INSTRUCTIONS TO FOLLOW: With the records below as your source, retype each line exactly from the top down to the line that contains "[00:05:13.50 to 00:05:18.70]", and include that line.

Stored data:

::::::::::

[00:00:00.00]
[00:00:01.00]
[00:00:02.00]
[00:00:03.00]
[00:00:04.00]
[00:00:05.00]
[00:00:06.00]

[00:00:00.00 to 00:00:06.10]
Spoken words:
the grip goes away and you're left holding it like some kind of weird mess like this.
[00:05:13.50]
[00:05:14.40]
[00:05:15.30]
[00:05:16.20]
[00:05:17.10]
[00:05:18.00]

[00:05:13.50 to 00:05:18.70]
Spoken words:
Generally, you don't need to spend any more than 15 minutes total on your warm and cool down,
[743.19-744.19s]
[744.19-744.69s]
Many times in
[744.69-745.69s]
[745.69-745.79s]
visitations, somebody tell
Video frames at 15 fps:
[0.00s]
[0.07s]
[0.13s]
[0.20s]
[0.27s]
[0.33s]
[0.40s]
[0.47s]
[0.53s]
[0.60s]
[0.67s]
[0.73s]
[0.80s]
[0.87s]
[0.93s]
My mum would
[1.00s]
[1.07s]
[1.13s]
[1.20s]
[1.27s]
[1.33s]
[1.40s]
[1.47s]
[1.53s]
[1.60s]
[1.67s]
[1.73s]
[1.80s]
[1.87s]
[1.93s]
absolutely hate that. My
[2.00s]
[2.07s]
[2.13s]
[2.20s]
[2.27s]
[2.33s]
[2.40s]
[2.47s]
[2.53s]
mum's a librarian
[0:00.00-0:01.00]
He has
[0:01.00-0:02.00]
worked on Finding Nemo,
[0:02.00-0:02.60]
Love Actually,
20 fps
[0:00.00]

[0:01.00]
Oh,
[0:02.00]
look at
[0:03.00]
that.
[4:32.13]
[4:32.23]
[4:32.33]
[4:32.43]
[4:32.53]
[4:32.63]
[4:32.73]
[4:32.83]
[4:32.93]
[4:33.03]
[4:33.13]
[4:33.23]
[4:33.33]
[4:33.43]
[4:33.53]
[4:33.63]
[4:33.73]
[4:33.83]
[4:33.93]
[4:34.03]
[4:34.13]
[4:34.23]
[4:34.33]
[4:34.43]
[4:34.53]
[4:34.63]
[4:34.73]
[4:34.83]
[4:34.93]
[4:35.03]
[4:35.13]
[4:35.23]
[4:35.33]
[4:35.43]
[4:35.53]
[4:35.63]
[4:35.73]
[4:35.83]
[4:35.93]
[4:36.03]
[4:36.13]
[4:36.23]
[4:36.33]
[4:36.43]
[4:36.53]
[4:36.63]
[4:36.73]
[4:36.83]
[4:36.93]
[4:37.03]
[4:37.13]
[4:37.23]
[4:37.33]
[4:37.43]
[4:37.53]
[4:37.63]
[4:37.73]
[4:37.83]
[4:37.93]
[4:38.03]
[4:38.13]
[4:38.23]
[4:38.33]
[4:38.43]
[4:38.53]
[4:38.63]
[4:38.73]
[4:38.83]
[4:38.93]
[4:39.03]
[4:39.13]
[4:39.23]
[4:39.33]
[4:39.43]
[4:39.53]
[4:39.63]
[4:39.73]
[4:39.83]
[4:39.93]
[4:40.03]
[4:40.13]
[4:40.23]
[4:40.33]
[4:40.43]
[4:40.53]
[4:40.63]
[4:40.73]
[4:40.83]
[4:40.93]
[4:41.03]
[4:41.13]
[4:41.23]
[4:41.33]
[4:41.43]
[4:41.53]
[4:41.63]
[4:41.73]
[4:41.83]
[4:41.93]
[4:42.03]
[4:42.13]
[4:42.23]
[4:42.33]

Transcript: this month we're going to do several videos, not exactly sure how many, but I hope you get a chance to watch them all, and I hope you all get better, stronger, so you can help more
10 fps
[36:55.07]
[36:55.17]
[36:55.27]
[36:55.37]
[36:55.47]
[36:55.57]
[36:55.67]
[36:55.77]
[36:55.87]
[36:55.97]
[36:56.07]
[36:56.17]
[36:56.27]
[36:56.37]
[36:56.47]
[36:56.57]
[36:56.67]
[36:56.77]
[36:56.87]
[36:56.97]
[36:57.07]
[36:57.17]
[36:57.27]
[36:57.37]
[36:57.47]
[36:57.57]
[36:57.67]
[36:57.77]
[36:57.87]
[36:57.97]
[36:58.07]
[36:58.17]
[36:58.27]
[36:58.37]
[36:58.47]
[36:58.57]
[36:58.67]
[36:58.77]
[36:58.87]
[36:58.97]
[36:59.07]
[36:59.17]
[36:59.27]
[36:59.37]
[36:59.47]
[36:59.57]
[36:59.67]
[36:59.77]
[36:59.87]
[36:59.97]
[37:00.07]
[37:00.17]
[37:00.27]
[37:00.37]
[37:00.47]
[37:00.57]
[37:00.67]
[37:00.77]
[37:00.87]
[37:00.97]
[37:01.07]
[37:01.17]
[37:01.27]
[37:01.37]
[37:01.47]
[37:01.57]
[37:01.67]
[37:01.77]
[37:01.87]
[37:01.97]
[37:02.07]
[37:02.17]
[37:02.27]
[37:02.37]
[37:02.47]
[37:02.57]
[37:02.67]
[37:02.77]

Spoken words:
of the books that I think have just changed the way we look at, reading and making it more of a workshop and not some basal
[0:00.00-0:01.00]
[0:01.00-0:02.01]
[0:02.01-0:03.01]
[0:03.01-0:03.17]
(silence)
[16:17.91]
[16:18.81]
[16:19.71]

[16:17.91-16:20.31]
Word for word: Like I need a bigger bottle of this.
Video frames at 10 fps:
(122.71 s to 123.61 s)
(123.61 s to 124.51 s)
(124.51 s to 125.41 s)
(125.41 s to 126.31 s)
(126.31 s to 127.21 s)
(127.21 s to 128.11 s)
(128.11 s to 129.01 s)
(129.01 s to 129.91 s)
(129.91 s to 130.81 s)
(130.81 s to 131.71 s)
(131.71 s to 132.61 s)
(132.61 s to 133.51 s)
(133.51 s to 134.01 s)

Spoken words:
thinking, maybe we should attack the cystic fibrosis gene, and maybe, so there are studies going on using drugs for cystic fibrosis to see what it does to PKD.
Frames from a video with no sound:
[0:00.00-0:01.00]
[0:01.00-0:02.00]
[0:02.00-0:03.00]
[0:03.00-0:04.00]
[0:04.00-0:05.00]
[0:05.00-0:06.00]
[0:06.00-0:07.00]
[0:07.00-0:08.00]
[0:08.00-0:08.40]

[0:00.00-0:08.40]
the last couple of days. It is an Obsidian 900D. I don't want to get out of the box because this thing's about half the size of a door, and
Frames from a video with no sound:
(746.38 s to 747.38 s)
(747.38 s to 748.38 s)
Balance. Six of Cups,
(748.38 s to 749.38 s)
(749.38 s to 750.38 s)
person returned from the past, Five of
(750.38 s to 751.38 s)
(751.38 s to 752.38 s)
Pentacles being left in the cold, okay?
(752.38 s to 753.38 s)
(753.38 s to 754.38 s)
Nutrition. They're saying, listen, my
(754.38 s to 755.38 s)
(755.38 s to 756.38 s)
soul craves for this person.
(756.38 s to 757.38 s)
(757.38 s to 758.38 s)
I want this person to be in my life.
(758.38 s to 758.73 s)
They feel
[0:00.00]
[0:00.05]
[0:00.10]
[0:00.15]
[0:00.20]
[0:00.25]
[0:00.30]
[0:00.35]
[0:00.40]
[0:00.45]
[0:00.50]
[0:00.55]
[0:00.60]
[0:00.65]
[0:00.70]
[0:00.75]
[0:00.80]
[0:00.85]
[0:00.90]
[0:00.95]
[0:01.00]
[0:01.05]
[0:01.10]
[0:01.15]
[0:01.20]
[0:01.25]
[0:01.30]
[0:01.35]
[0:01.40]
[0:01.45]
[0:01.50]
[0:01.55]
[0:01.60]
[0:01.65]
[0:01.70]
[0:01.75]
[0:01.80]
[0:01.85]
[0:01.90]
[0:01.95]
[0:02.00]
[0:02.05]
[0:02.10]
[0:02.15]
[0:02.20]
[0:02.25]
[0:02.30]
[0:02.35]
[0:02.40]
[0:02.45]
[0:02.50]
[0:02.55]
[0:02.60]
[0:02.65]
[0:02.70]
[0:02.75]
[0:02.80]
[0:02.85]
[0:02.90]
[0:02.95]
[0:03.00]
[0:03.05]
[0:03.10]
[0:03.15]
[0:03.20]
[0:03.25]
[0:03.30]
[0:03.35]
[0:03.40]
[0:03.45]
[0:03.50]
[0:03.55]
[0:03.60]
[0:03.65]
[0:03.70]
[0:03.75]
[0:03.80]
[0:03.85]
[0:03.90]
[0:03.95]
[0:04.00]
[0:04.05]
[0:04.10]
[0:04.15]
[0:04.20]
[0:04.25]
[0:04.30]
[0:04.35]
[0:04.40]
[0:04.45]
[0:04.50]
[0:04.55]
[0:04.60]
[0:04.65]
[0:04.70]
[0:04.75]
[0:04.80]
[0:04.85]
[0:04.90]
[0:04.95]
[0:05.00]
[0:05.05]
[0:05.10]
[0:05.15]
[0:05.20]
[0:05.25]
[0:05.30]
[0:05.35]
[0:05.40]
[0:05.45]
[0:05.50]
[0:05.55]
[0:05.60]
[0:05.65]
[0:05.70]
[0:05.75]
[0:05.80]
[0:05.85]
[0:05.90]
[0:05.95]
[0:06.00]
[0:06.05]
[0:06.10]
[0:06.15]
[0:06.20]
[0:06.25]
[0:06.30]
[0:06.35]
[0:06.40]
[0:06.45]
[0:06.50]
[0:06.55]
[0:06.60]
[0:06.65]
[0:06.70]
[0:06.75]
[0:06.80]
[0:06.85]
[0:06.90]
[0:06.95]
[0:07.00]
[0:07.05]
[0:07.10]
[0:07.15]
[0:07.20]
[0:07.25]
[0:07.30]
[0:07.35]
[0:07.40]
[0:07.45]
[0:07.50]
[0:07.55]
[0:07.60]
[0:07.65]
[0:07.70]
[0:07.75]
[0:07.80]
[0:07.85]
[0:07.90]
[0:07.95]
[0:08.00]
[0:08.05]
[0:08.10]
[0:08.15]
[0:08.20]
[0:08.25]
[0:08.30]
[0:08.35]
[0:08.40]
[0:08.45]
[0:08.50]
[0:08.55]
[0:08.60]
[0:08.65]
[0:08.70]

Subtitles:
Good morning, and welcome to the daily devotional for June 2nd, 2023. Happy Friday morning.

::::::::::

OUTPUT OF THE TASK:
[00:00:00.00]
[00:00:01.00]
[00:00:02.00]
[00:00:03.00]
[00:00:04.00]
[00:00:05.00]
[00:00:06.00]

[00:00:00.00 to 00:00:06.10]
Spoken words:
the grip goes away and you're left holding it like some kind of weird mess like this.
[00:05:13.50]
[00:05:14.40]
[00:05:15.30]
[00:05:16.20]
[00:05:17.10]
[00:05:18.00]

[00:05:13.50 to 00:05:18.70]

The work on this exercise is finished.